Como contar os mortos e feridos? A Cruz Vermelha, que ainda não foi até os hospitais da cidade, calcula 50 civis mortos e uma centena de feridos. Pela conversa do pessoal de Tshopo são bem mais. Ali, dizem, combate-se palmo a palmo. Falam de uma família interira soterrada nos escombros da casa, de um escola toda queimada logo no primeiro dia de guerra, onde teriam morrido 19 crianças. Cada qual tem uma história de explosões e mortes, de meninos perdidos pela cidade.

Todos os congoleses que interrogamos na clínica vagavam como fantasmas no meio da devastação e dizem que os mortos se contam às centenas.

E poderia ser diferente? Ruandeses e ugandenses batem-se praticamente no corpo a corpo, rua a rua. Os tiros de morteiros desafiam todas as promessas de cessar fogo. Os feridos não têm para onde ir.

Aqui falta de tudo, diz o doutor Kormando , ginecologista transformado em cirurgião de guerra por necessidade. Falta medicamentos, anestesia, bandagens, luz para operar e até água.

A Catedral em fogo

Os congoleses não estão longe de crer que Deus os tivesse abandonado por completo e perguntam-se o que faz a comunidade internacional, a Bélgica, a ONU, Clinton. Quando um obus cai sobre a Catedral parece que se confirma haver uma maldição sobre aquele povo. O fogo logo irrompe e se alça nos céu acima do telhado do templo. Este incêndio virou símbolo da destruição da cidade. Soam logo os alarmes chamando os voluntários e logo aparece uma multidão munida de baldes, latas, plásticos e tudo o que possa ser útil

Os bombeiros sobem e tentam lançar água sobre a madeira em chamas. Os extintores da Procura, ao lado, estão vencidos e não causam nenhum efeito. Os baldes de água tornam-se ridículos diante da intensidade do fogo.
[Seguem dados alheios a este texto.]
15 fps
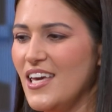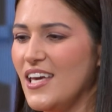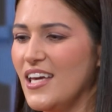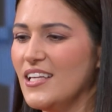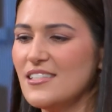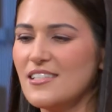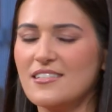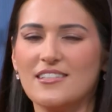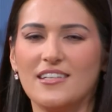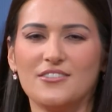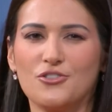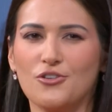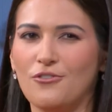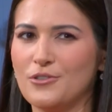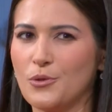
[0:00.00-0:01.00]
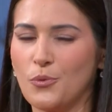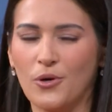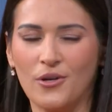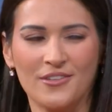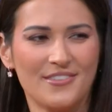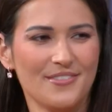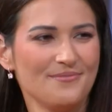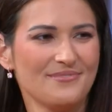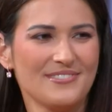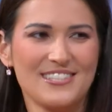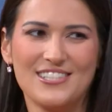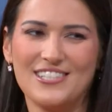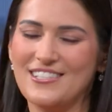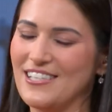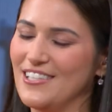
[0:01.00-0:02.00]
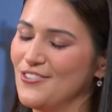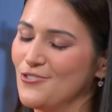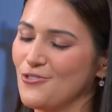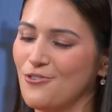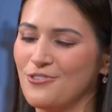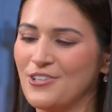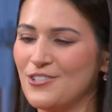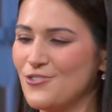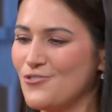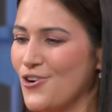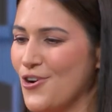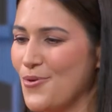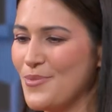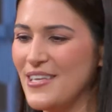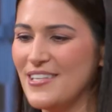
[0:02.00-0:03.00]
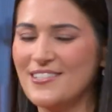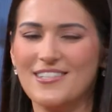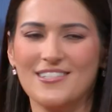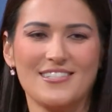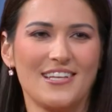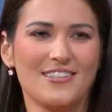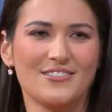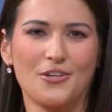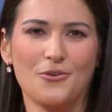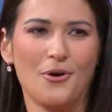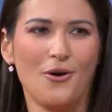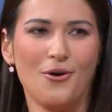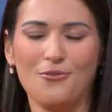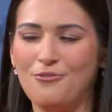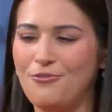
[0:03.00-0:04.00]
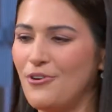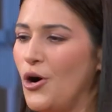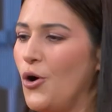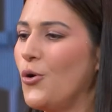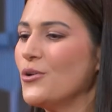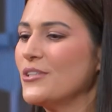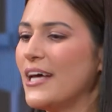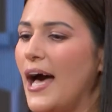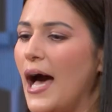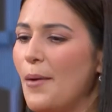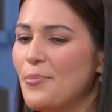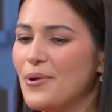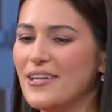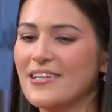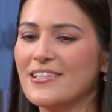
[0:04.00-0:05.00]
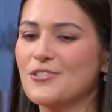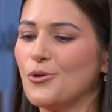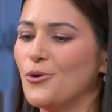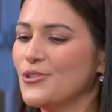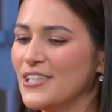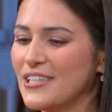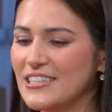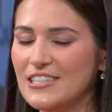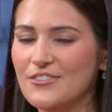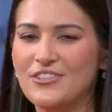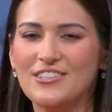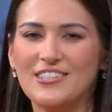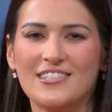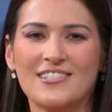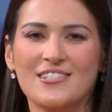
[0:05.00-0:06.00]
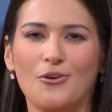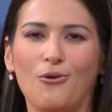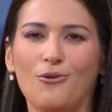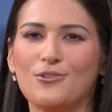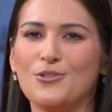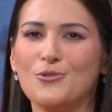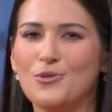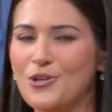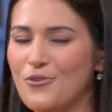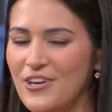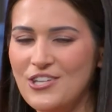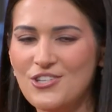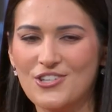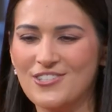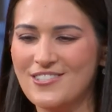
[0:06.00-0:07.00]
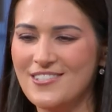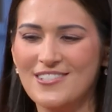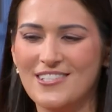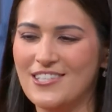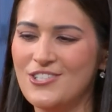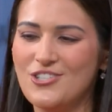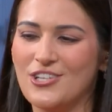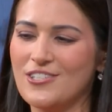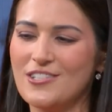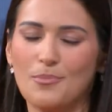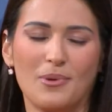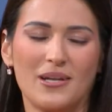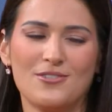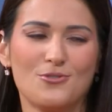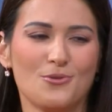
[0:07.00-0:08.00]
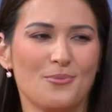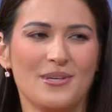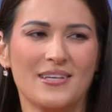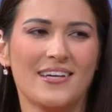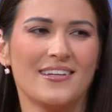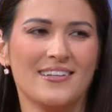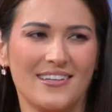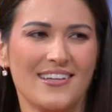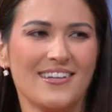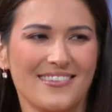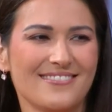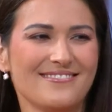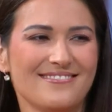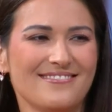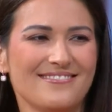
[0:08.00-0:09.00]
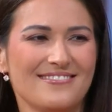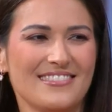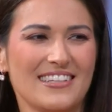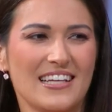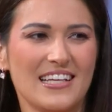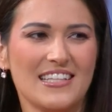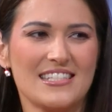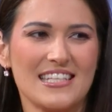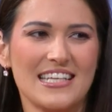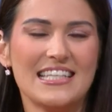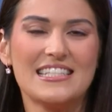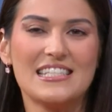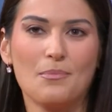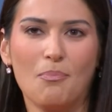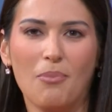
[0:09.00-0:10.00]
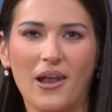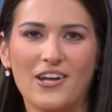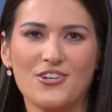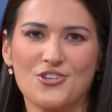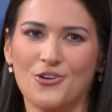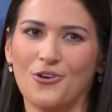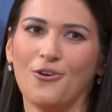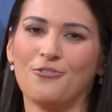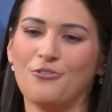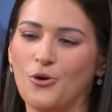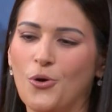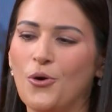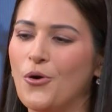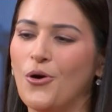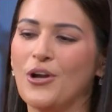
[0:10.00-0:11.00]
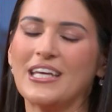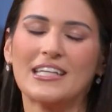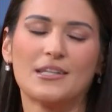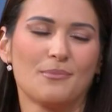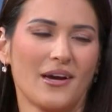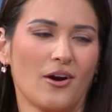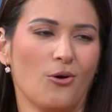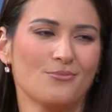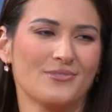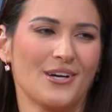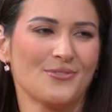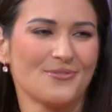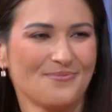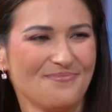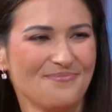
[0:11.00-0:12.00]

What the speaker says: It's a center of the world. It's the center of gastronomy. It's the center of all the happenings, all the activities, all the new innovations. It's just a place to be. And it's a pleasure of calling it my hometown.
Agora que o cessar fogo provisório foi decretado, militares ruandeses e ugandenses correm eles também para o prédio em chamas e juntam-se aos soldados da ONU. Nada pode-se fazer. O pessoal trata agora de tirar o que é possível de dentro da catedral.. Até os bancos são tirados.

Afastar testemunhas

No fim do dia, os oficiais de la Monuc tentam o impossível: fazer os dois lados aceitarem a constituição de uma zona desmilitarizada, na qual ficariam os observadores, com suas bandeiras hasteadas e seus veículos estacionados e organizar a retirada das tropas. Seus esforços foram tão inúteis quanto a água lançada sobre a catedral ou quanto o apelo do direito internacional. Os observadores militares têm a sensação de que ambos os lados esperam apenas que eles vão embora.

O incêndio da catedral, os obuses caindo sistematicamente sobre a Procura ao lado, por milagre não causaram nenhuma vítima.

Tudo acontece como se a ONU estivesse se retirando de uma cidade na qual Deus e os homens levariam muito tempo para superar os traumas.